# Q-Learning pada FrozenLake-v1 (8x8, slippery=False)

In [None]:

!pip install gym==0.25.2 numpy==1.23.5 --quiet


In [None]:
import gym
import numpy as np
import random
from tqdm import tqdm

In [None]:
# Buat environment
env = gym.make("FrozenLake-v1", map_name="8x8", is_slippery=False)

In [None]:
# Inisialisasi Q-table
action_space_size = env.action_space.n
state_space_size = env.observation_space.n
q_table = np.zeros((state_space_size, action_space_size))

In [None]:
# Parameter Q-learning
alpha = 0.8      # learning rate
gamma = 0.95     # discount factor
epsilon = 0.2    # eksplorasi
episodes = 2000
rewards = []

In [None]:
# Training loop
success_count = 0
for episode in tqdm(range(episodes)):
    state = env.reset()
    if isinstance(state, tuple):
        state = state[0]
    
    total_rewards = 0
    done = False
    
    while not done:
        if random.uniform(0, 1) < epsilon:
            action = env.action_space.sample()
        else:
            action = np.argmax(q_table[state])

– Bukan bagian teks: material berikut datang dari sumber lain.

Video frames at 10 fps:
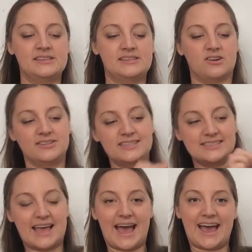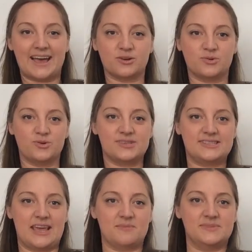starting to angle your
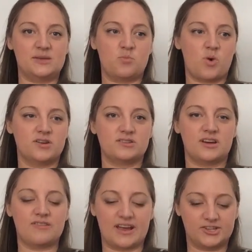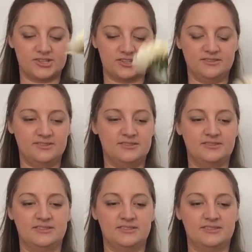stems in one direction,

        next_state, reward, done, truncated, info = env.step(action)
        if isinstance(next_state, tuple):
            next_state = next_state[0]

        old_value = q_table[state, action]
        next_max = np.max(q_table[next_state])
        q_table[state, action] = old_value + alpha * (reward + gamma * next_max - old_value)

        state = next_state
        total_rewards += reward

        if reward == 1.0:
            success_count += 1

    rewards.append(total_rewards)

In [None]:
print("Q-table setelah training:")
print(q_table)
print("\nRata-rata reward setelah training:", np.mean(rewards))
print("Jumlah episode yang berhasil mencapai goal:", success_count)

**Tips:** Coba ganti `is_slippery=True` untuk simulasi yang lebih sulit.